[Records for the exercise Boundary: Start]
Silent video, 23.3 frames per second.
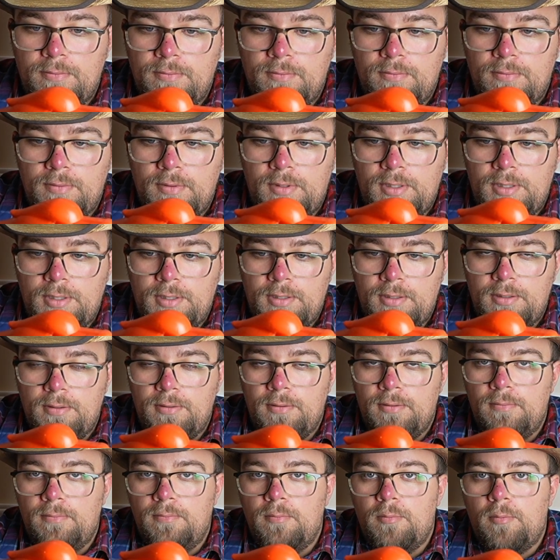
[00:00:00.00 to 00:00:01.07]
the
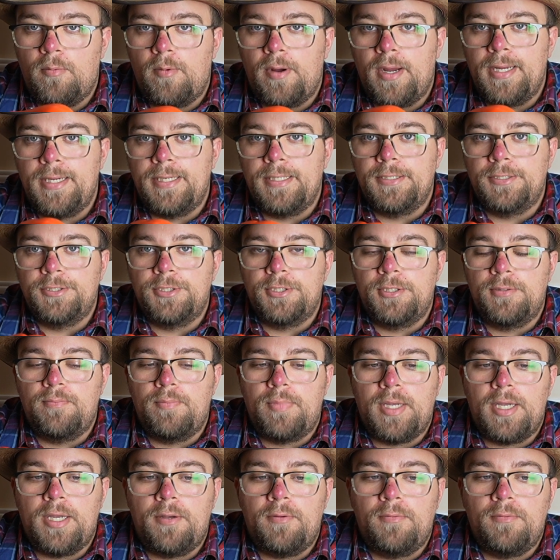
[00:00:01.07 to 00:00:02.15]
range and
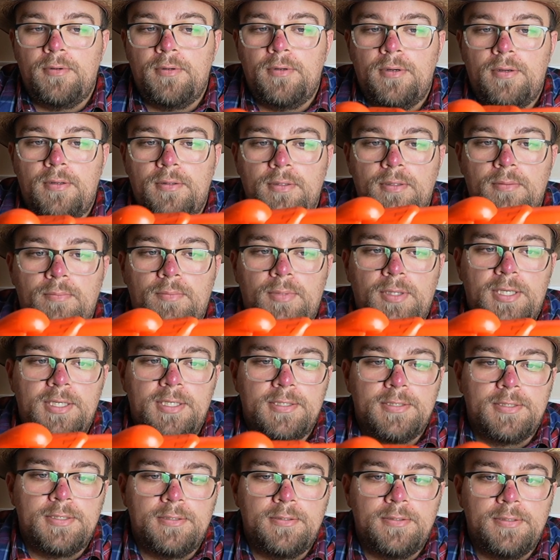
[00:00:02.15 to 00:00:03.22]
power on the
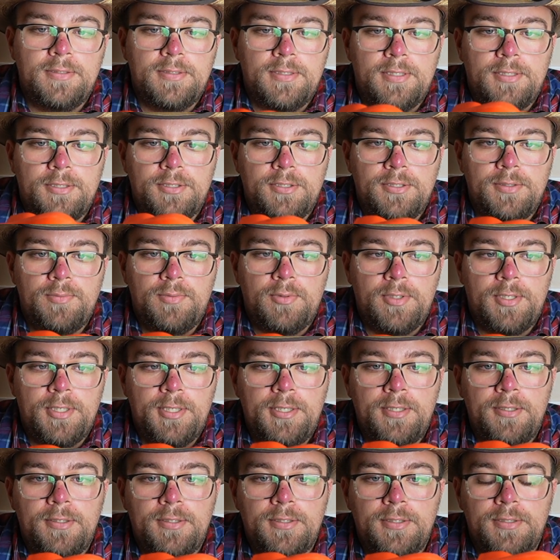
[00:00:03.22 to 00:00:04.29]
blaster is actually pretty
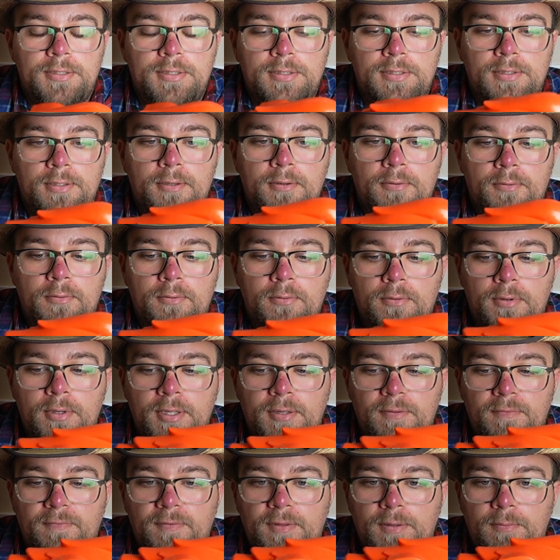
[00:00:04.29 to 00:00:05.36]
good, so
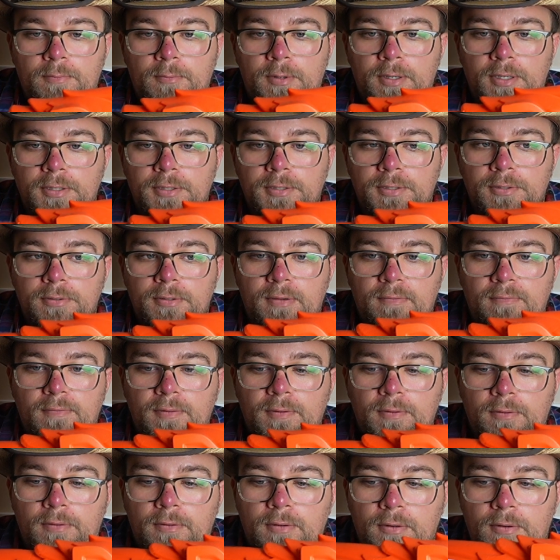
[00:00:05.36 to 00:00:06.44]
if they wanted to have a
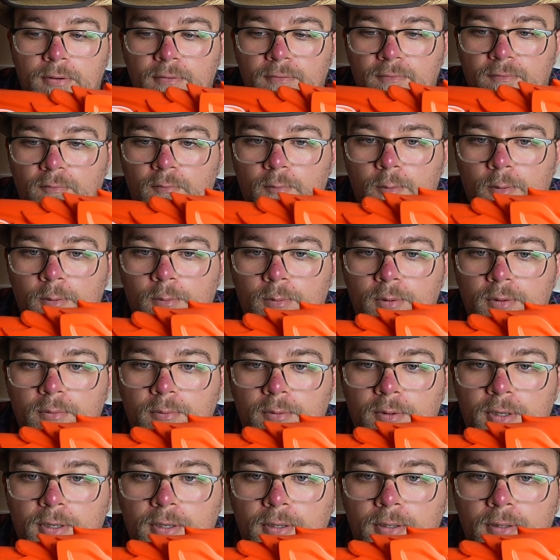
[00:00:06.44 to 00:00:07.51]
little Nerf war with
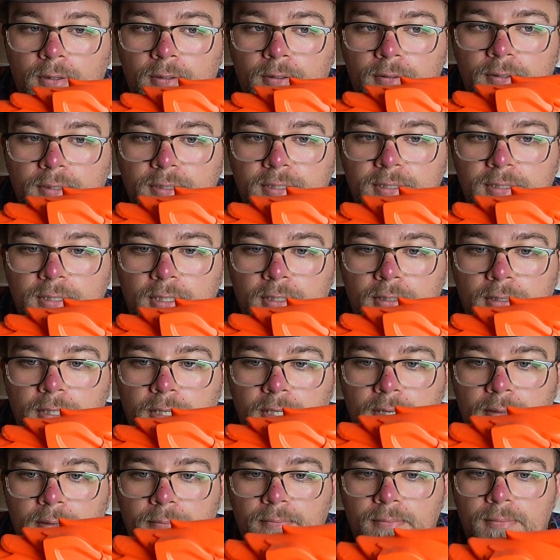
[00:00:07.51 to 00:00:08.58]
one another, it's not like
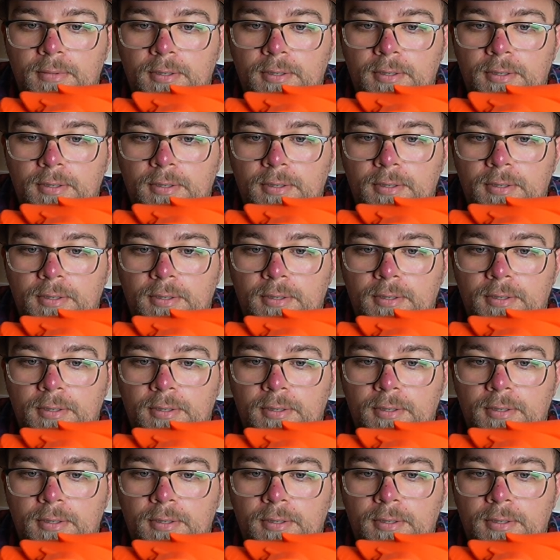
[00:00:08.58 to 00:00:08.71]
I'm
[Records for the exercise Boundary: End]
■ **What this task involves**
Write out exactly the lines from the one containing "[00:00:06.44 to 00:00:07.51]" through the last line of the records above, both ends included, and leave out any pictures.

■ **Task response**
[00:00:06.44 to 00:00:07.51]
little Nerf war with
[00:00:07.51 to 00:00:08.58]
one another, it's not like
[00:00:08.58 to 00:00:08.71]
I'm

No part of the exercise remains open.